Performance comparison
Fig 2. Performance comparison of CPU and GPU based computations A) Time taken to perform simple matrix multiplication of different sizes. Both show monotonic increase in time of computation while the CPU computation increases exponentially after matrix size of 2000. B) Time taken (minutes) for model in Fig 1. to learn the task in 500 trials by A2C.
Performing simple matrix multiplications (of size less than 2000) seem to be of equivalent speed for both CPU and GPU in Fig 2A. However, when the matrix size increases beyond 2000, the time taken for the multiplication increases exponentially for CPUs while that of GPU increases only slightly.

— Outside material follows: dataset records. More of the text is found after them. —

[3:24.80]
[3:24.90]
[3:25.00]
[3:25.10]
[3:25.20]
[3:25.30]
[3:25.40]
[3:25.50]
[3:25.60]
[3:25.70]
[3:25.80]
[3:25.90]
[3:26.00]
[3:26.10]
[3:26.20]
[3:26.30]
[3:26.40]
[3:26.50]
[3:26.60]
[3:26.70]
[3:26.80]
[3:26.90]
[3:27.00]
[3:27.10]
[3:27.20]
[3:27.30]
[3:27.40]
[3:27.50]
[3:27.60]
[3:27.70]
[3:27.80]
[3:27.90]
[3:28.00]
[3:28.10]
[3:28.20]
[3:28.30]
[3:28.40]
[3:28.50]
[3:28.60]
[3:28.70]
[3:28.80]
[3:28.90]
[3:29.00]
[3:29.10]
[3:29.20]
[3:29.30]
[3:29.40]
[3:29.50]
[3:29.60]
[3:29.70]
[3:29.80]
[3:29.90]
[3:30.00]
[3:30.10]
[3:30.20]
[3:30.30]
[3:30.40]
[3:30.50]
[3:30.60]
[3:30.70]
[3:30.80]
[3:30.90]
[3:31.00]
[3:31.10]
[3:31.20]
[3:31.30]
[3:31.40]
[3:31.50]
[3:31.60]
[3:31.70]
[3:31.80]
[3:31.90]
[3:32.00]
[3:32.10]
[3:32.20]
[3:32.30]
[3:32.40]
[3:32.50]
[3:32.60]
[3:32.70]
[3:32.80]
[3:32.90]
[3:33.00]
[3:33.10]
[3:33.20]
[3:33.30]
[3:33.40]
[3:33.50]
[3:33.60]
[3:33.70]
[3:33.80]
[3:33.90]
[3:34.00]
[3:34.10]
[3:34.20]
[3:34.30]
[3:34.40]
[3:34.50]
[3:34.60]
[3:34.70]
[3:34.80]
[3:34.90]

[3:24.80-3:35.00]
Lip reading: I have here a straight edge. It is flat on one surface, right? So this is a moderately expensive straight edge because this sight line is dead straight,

When we run a deep RL experiment, the CPU shows a shorter processing time compared to the GPU when the number of RNN hidden units is between 128 to 1024 (shown with a log x axis scale in Fig 2B). This could be due to the time taken when loading and unloading the tensors between the CPU and the GPU.

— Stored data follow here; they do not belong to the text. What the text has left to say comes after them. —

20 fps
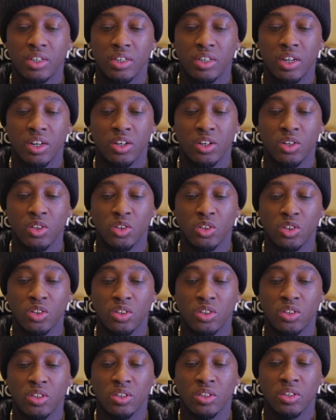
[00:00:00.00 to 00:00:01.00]
those
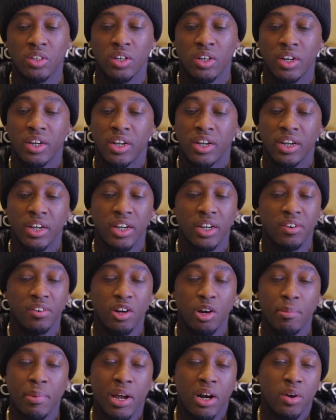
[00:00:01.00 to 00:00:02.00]
are,
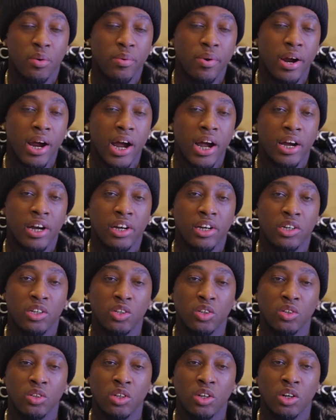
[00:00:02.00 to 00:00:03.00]
no matter where I
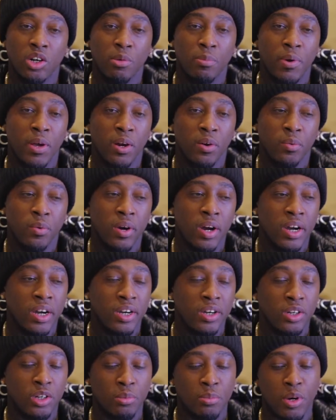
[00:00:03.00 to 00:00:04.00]
go, you know, no matter
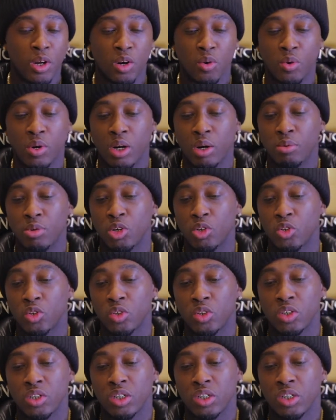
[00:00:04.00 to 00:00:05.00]
what I'm
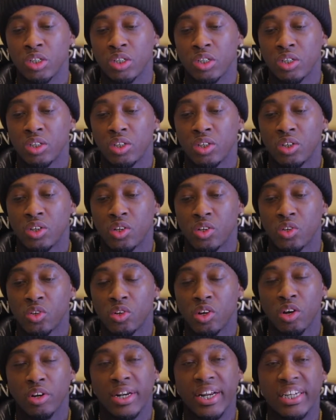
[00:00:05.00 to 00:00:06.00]
doing,
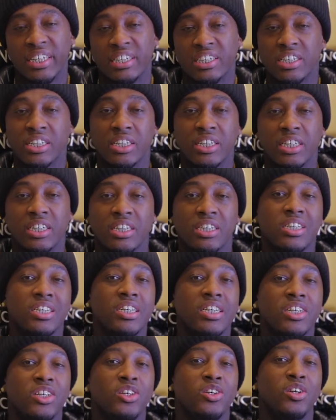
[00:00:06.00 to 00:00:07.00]
you know, that's still
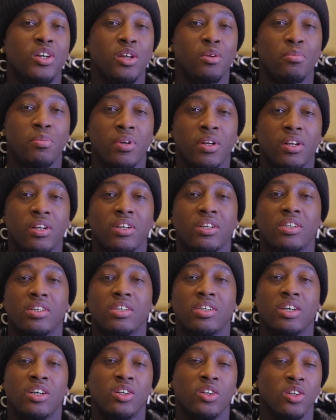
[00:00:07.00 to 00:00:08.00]
instilled in me.
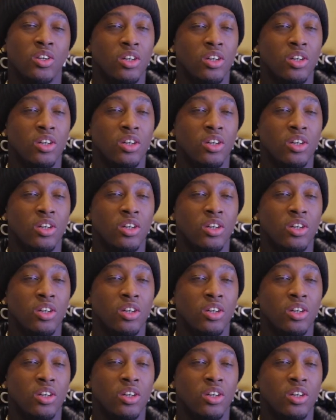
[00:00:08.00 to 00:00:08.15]
So, yeah. You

When the number of hidden units increases beyond 1024, the CPU processing time supersedes the GPU and increases exponentially. However, the processing time with the GPU seems to increase linearly. This could be due to the number of parameters that can be tuned in parallel by the GPU while the CPU struggles to perform these large matrix multiplications as in Fig 2A.

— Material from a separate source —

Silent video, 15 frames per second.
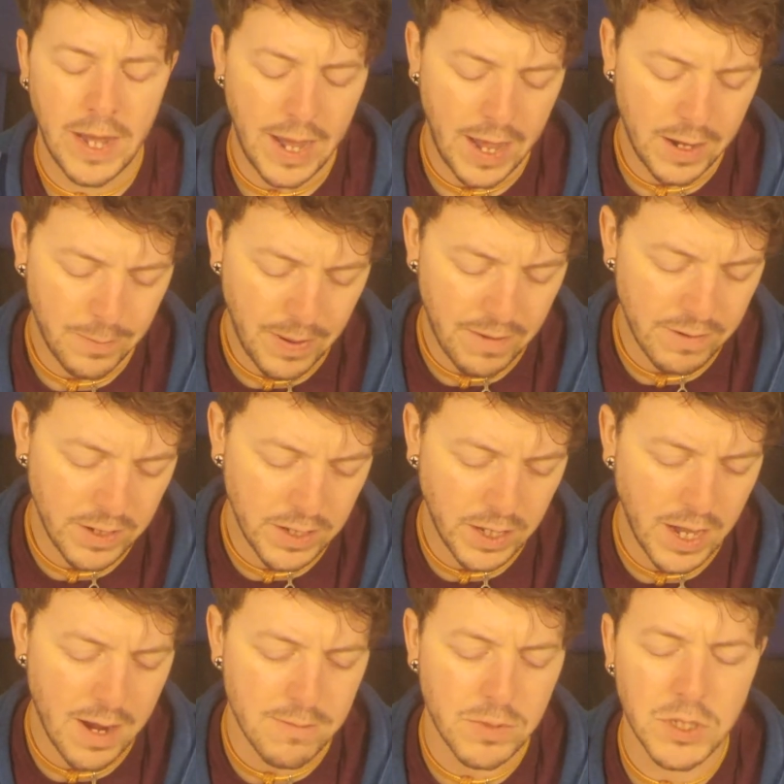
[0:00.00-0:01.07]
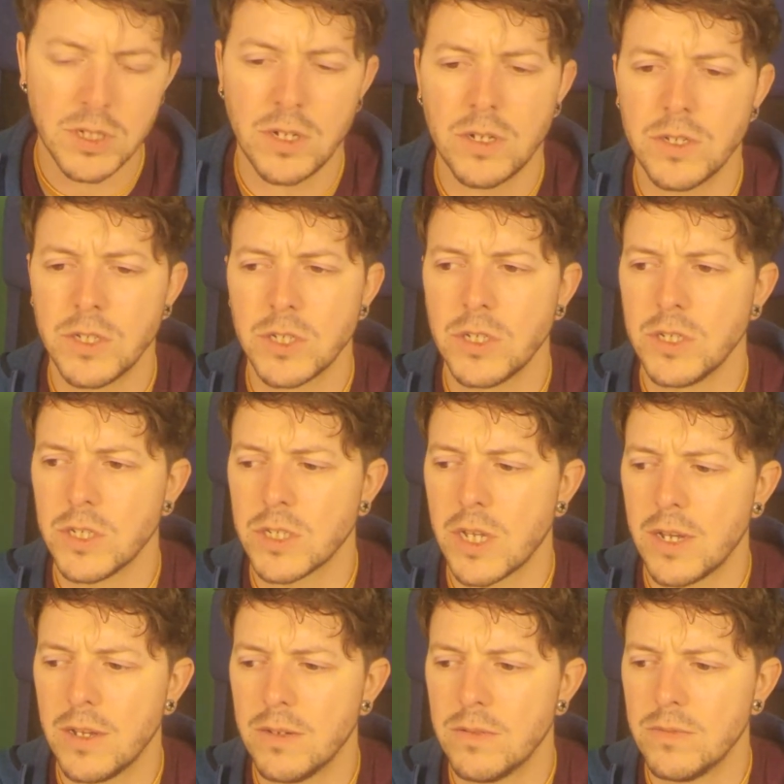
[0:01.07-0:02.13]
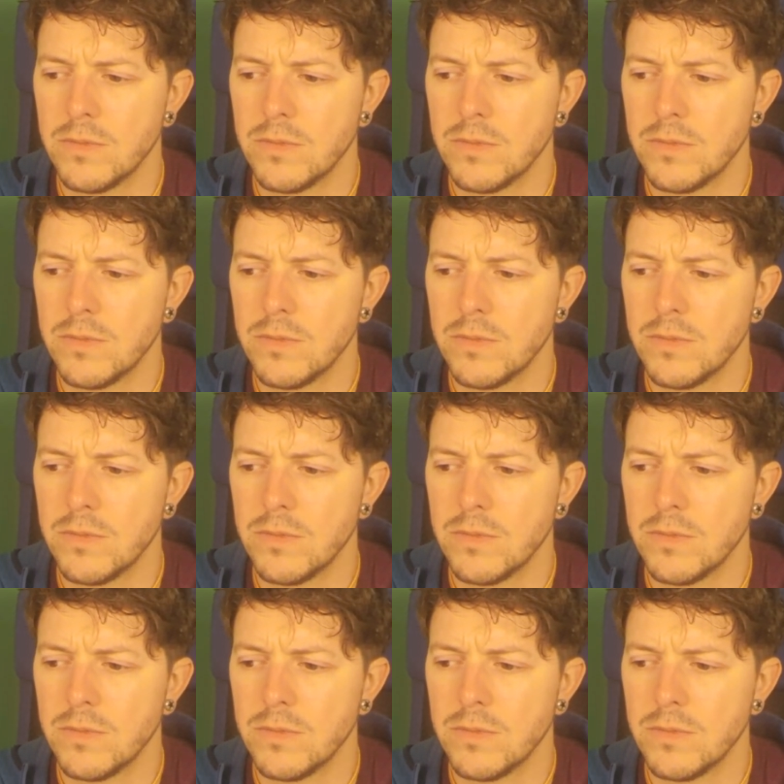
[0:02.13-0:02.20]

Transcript: and apparently the cameras aren't as good as that.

Learning points, Recommendations
This simple experiment demonstrates that using GPUs to train deep RL models may not necessarily lead to shorter processing times. Most work involving RNNs for deep RLs use 64 to 512 hidden units. When training these models, it is recommended to use a CPU server such as the parallel 20 instead of GPU servers such as Volta. This will free up the GPU servers for other deep learning experiments that have batch training or have millions of parameters to tune.
Based on this experiment, it is recommended for users to run a few trials to determine whether a CPU only process provides a shorter training time compared to a GPU system. To obtain nuanced information, a log file that states where the system bottlenecks are should be generated.
This is specifically in terms of the time taken:
- during policy evaluation where the environment is rendered based on the action taken by the agent
- During policy update where the model parameters are tuned
- When the tensors are loaded and unloaded from the GPU
Based on this information, the experiment script can be edited to minimise the bottlenecks and allow the user to determine whether to use the parallel20 CPU system or the Volta GPU system to train deep RL models.
Conclusion
Parallel distributed computing resources such as GPUs have contributed to the popularity of using deep learning models. Understanding how computations occur will allow researchers and innovators to optimise their workflow and processing times. In the case of deep RL, researchers stick to smaller models or use recurrent networks to reduce the number of trainable parameters.
New algorithms such as the Asynchronous Advantage Actor Critic (A3C) parallelises the environment based on the number of CPU cores available to decrease overall training time. Perhaps there could be more work to integrate the strengths of both CPUs and GPUs and this could accelerate more interest in deep RL, just as how DL has gained its popularity. The other route would be to understand how our neural circuitry is able to perform parallel distributed computing while performing a myriad of sequential computations.
Neuromorphic chips or quantum computers could play a role in the next transcendence, however we need intelligent algorithms and architectures that model after brain dynamics and plasticity in order to truly be a game changer.